He was born in 1957 in Manhattan, the son of Roy Steyer, who was a partner at Sullivan & Cromwell and a Nuremberg trial prosecutor, and Marnie, who taught remedial reading at the Brooklyn detention center, so he grew up around both corporate law and public service. He studied economics and political science at Yale and earned an MBA at Stanford, and he worked at Morgan Stanley from 1979 to 1982 before he ever started building his own fortune.

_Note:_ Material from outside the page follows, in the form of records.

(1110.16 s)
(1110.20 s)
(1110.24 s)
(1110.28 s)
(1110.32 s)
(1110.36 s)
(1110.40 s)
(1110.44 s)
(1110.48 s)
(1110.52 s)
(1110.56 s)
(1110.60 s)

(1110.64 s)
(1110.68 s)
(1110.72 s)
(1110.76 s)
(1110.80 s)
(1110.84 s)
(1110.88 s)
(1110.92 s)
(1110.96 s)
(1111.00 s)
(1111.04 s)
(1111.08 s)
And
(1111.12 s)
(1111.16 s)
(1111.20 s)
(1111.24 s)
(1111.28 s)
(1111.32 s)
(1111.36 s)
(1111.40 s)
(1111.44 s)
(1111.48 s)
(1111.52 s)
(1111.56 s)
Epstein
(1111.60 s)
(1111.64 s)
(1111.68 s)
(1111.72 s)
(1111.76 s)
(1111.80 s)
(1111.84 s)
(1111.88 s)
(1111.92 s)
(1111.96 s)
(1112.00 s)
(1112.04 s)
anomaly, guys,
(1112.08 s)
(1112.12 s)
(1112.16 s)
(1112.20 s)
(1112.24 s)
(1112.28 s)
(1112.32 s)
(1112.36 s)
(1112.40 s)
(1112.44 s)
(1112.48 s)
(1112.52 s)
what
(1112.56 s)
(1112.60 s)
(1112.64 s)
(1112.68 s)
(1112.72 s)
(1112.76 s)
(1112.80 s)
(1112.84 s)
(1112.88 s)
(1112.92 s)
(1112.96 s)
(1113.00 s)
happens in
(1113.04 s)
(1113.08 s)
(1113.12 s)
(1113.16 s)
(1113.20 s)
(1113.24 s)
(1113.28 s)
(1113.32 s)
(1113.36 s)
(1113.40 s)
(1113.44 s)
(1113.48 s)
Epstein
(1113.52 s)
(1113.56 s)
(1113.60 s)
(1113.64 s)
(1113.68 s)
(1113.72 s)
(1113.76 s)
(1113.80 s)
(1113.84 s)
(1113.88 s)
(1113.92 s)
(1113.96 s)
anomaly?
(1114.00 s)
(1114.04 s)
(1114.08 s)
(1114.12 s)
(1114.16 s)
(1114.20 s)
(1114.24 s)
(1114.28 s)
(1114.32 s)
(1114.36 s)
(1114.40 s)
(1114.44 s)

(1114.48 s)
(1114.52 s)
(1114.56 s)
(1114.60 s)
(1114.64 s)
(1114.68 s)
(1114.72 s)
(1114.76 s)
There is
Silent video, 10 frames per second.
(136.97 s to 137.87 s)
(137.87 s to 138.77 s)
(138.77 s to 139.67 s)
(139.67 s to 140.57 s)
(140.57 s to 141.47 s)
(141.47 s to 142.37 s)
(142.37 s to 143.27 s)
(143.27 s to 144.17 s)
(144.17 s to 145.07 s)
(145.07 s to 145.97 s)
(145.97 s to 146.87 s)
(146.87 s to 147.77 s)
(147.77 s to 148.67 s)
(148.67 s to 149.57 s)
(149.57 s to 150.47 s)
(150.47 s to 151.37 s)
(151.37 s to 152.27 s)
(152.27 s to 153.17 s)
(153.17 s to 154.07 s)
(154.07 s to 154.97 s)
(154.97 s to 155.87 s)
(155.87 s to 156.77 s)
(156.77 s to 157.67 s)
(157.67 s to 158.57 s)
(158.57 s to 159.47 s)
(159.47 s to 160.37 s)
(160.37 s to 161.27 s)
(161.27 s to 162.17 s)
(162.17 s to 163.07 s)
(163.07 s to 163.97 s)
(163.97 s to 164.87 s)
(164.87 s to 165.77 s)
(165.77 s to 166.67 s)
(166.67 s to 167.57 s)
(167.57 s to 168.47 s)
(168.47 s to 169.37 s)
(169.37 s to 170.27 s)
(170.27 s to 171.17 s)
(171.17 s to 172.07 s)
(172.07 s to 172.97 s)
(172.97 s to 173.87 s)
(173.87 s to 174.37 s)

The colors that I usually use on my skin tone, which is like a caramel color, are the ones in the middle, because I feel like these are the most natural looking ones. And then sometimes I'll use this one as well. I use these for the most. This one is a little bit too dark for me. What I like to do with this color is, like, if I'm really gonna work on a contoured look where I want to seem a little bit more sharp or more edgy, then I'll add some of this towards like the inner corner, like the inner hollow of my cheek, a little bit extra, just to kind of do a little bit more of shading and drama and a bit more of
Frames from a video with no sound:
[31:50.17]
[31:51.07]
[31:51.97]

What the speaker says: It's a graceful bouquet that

In 1986 he co-founded Farallon Capital Management, which grew to manage about $20 billion, and he ran it as senior managing partner for 26 years until he retired in 2012. While he was running it, his portfolio included positions in CoreCivic, the private prison company, from 2004 to 2006, as well as coal financing in Australia and Indonesia, and those investments are the part of his record that his opponents press hardest on.
After he left Farallon he founded NextGen America, which is the largest youth voter mobilization organization in the United States, and he ran for the Democratic presidential nomination in 2020. That same year Newsom appointed him chair of the Business and Jobs Recovery Task Force, and in 2021 he co-founded Galvanize Climate Solutions, so the years since 2012 have been spent on climate and on voter organizing rather than on hedge funds. He donated $12M to Proposition 50 in 2025, and he announced his run for governor in November 2025.